• 3 min read

Building Zue Part 1: Files Are Just Arrays (If You're Brave)


The “Oh No” Moment

It was 3 AM. My OS kernel assignment was “working.” I had processes switching context. I had a networking stack that… technically networked.

But I was bored.

For this project I wanted to learn how computers talk to other computers without setting the server room on fire. I wanted to know why Kafka is so fast and why S3 never loses my cat photos.

So I did the logical thing: I threw away my kernel (I had a ton of fun, definitely picking it up later) and decided to build a distributed storage engine in Zig.

I call it Zue. This is Part 1 of my journey, where I learn that files are actually just arrays, and the OS is hiding things from me.


The Philosophy: Append-Only

The first rule of high-performance storage: Random I/O is the enemy.

Spinning disks hate jumping around. Even NVMe drives prefer a straight line. So Zue is an Append-Only Log. We never overwrite data. We just add it to the pile.

When you “update” a key in Zue, we don’t go back and change the old value. we just write a new record at the end. The old one is dead to us (until compaction runs, which is a problem for Future Me).

The Log Structure

Here is how Zue actually organizes bytes on disk. It’s not just one giant file—it’s a series of specified Segments.

%%{init: {'theme':'base', 'themeVariables': {'fontSize':'23px'}, 'flowchart':{'nodeSpacing': 40, 'rankSpacing': 40}}}%% flowchart LR subgraph Log [Log] direction TB S1[Segment 0] S2[Segment 1] S3[Segment ...] end subgraph Segment [Segment] direction TB IndexFile[Index File] LogFile[Log File] end subgraph Index ["Index Entry (12B)"] direction TB I_CRC["CRC (4B)"] I_Off["Rel Offset (4B)"] I_Pos["Position (4B)"] end subgraph Record ["Log Record"] direction TB R_CRC["CRC (4B)"] R_TS["Timestamp (8B)"] R_Key_Len["Key len (4B)"] R_Key["Key"] R_Val_Len["Value len (4B)"] R_Val["Value"] end S2 --> Segment IndexFile --> Index LogFile --> Record style Log fill:transparent,stroke:#6366f1,stroke-width:3px style Segment fill:transparent,stroke:#6366f1,stroke-width:3px style Index fill:transparent,stroke:#6366f1,stroke-width:3px style Record fill:transparent,stroke:#6366f1,stroke-width:3px style S1 fill:transparent,stroke:#10b981,stroke-width:3px style S2 fill:transparent,stroke:#10b981,stroke-width:4px style S3 fill:transparent,stroke:#10b981,stroke-width:3px style IndexFile fill:transparent,stroke:#3b82f6,stroke-width:3px style LogFile fill:transparent,stroke:#3b82f6,stroke-width:3px style I_Off fill:transparent,stroke:#ef4444,stroke-width:3px style I_Pos fill:transparent,stroke:#ef4444,stroke-width:3px style I_CRC fill:transparent,stroke:#ef4444,stroke-width:3px style R_CRC fill:transparent,stroke:#f59e0b,stroke-width:3px style R_TS fill:transparent,stroke:#f59e0b,stroke-width:3px style R_Key_Len fill:transparent,stroke:#f59e0b,stroke-width:3px style R_Key fill:transparent,stroke:#f59e0b,stroke-width:3px style R_Val_Len fill:transparent,stroke:#f59e0b,stroke-width:3px style R_Val fill:transparent,stroke:#f59e0b,stroke-width:3px

Why segments? Because deleting a 10TB file to free up space is… not graceful. Deleting a 1GB segment file involving old data? Instant.


3. The Sparse Index

If you have a 10GB log file, how do you find key “user:123”?

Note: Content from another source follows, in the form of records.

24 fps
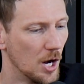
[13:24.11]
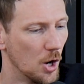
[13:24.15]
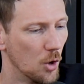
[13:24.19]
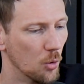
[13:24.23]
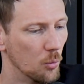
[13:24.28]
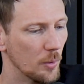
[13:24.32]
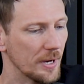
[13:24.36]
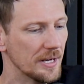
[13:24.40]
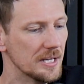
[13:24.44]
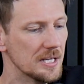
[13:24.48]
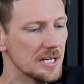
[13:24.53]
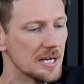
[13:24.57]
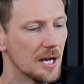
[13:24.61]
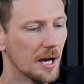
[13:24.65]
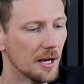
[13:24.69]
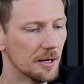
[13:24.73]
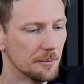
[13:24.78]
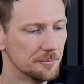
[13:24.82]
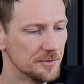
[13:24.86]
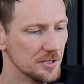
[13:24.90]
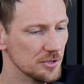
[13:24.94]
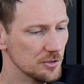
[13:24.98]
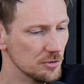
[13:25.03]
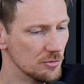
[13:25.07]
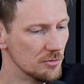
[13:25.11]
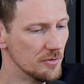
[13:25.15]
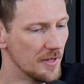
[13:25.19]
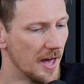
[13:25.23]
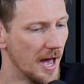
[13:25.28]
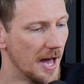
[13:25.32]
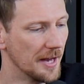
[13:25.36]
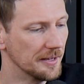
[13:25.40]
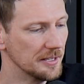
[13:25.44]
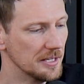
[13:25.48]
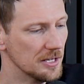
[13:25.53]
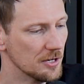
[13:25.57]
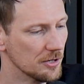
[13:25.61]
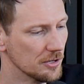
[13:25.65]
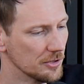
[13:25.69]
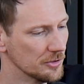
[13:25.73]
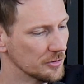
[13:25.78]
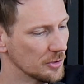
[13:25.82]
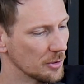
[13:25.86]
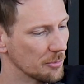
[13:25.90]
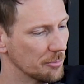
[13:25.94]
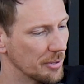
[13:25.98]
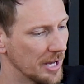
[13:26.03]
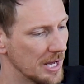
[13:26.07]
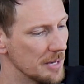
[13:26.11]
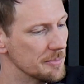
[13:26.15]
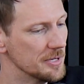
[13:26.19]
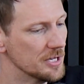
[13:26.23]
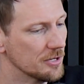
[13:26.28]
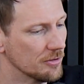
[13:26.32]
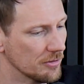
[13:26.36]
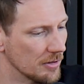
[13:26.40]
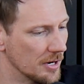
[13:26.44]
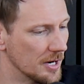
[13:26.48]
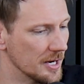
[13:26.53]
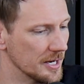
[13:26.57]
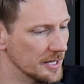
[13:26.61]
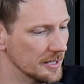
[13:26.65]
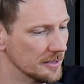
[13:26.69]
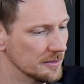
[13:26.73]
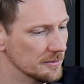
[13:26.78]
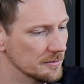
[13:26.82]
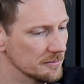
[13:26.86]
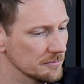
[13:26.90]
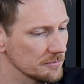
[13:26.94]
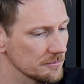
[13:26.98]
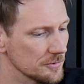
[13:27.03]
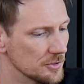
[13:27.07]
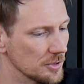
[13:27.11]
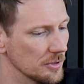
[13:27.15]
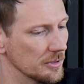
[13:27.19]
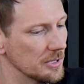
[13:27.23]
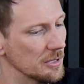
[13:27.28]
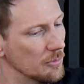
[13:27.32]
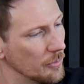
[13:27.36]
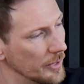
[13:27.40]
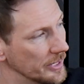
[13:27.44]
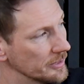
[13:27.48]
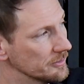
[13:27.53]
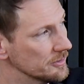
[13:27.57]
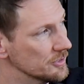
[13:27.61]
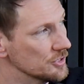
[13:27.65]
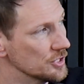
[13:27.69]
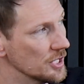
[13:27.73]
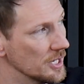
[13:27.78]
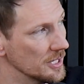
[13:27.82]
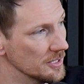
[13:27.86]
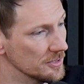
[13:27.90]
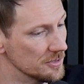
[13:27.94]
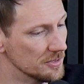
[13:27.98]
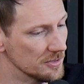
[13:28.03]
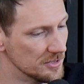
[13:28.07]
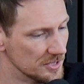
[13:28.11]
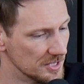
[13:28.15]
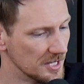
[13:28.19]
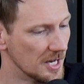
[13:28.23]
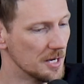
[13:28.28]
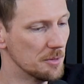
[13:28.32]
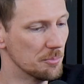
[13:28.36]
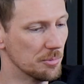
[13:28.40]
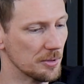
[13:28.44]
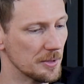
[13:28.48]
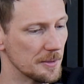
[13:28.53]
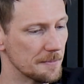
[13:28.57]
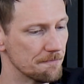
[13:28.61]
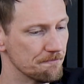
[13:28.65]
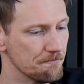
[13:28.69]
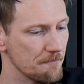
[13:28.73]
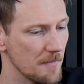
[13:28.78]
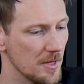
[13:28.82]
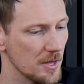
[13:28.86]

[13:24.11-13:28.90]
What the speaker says: When he got up to do that, he heard their baby crying, so he went to change its diaper.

  1. Scan everything? O(N). Too slow.
  2. Index every key? O(1). Too much RAM.

Zue uses a Sparse Index. We only write down the location of every Nth record (specifically, every 4KB of data).

To find “Banana”:

  1. Check the index. “Banana” is between “Apple” (Offset 1000) and “Cat” (Offset 5000).
  2. Jump to Offset 1000.
  3. Scan forward linearly until you hit “Banana”.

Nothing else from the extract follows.